Matka z dwoma promilami
Ponad dwa promile miała w organizmie 34-latka, która "opiekowała" się swoim niespełna 2-letnim synem. Zaniedbane i zapłakane dziecko trafiło pod opiekę pracowników miejskiego ośrodka pomocy społecznej. Jeżeli okaże, że nietrzeźwa matka swoim nieodpowiedzialnym zachowaniem naraziła chłopca na bezpośrednie zagrożenie dla życia bądź zdrowia, grozić jej może kara nawet do 5 lat pozbawienia wolności.

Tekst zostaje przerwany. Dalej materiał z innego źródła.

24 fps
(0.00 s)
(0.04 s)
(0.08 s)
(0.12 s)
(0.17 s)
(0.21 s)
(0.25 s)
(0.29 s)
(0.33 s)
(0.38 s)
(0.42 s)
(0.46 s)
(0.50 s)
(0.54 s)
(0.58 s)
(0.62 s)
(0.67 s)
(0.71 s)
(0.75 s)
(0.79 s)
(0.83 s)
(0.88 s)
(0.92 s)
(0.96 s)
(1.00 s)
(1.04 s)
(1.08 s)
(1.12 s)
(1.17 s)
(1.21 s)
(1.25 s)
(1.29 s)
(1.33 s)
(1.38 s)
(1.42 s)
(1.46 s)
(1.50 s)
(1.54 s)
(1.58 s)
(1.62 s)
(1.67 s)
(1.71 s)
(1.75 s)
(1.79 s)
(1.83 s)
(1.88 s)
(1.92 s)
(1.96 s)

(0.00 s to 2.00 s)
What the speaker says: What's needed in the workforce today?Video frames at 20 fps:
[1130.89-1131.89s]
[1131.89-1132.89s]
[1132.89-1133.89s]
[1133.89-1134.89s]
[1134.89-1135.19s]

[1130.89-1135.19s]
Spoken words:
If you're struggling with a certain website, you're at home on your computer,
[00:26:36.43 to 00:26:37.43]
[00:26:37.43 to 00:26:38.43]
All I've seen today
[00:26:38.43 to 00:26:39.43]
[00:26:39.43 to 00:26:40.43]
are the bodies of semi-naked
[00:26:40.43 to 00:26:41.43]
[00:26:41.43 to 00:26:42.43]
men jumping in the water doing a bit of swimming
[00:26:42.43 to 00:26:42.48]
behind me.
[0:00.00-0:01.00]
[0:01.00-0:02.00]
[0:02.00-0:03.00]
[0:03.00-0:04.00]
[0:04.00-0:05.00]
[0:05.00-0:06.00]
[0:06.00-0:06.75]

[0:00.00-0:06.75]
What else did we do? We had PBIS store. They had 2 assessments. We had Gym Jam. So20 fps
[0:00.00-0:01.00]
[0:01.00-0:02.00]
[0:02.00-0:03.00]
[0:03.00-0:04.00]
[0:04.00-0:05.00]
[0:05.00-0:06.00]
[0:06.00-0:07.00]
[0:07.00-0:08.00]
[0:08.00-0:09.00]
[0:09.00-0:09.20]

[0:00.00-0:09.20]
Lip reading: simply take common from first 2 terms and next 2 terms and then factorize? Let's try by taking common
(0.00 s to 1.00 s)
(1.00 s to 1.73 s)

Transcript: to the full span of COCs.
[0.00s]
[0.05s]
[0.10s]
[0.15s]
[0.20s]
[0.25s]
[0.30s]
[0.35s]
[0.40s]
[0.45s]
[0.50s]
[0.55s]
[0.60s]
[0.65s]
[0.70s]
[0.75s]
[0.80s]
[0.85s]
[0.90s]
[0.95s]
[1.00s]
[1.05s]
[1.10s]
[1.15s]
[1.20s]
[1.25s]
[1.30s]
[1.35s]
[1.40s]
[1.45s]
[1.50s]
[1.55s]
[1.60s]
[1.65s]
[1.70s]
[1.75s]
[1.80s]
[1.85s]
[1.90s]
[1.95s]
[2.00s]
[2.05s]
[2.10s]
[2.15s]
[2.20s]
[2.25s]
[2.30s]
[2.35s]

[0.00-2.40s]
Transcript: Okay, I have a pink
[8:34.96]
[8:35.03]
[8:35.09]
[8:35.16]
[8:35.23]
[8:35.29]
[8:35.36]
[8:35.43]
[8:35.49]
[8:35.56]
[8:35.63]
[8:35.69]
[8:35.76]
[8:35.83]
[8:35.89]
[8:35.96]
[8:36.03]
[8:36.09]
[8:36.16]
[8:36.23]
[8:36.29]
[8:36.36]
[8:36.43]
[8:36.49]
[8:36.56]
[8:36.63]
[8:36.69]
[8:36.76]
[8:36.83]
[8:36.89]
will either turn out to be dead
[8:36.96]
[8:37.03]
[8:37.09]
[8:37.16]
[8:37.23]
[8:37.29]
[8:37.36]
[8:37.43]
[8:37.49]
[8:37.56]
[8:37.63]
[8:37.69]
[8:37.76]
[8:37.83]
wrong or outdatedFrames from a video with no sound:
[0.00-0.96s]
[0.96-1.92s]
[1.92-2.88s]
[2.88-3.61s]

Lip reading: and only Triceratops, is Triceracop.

Wczoraj po północy funkcjonariusze jastrzębskiego zespołu patrolowo-interwencyjnego zostali zaalarmowani przez kobietę, którą zaniepokoił płacz dziecka dobiegający z mieszkania przy ulicy Gagarina. Kiedy policjanci przyjechali na miejsce, przez uchylone drzwi wejściowe zauważyli leżącą na podłodze matkę chłopca, której towarzyszył jej znajomy. Okazało się, że oboje byli tak pijani, że nie słyszeli dziecka. Niespełna 2-letni chłopczyk był zapłakany i wyziębiony, wobec czego mundurowi wezwali pogotowie ratunkowe. Przybyły na miejsce lekarz na szczęście nie stwierdził potrzeby jego hospitalizacji. Zaniedbanym i wystraszonym dzieckiem zajęli się pracownicy miejskiego ośrodka pomocy społecznej, natomiast kobieta trafiła do komendy, gdzie sprawdzony został jej stan trzeźwości. 34-latka miała w organizmie ponad 2 promile. Policjanci wyjaśniają teraz wszystkie okoliczności tej sprawy. Jeśli zgromadzony materiał potwierdzi, że matka swoim nieodpowiedzialnym zachowaniem naraziła życie lub zdrowie dziecka na niebezpieczeństwo, grozić jej może kara nawet do 5 lat pozbawienia wolności.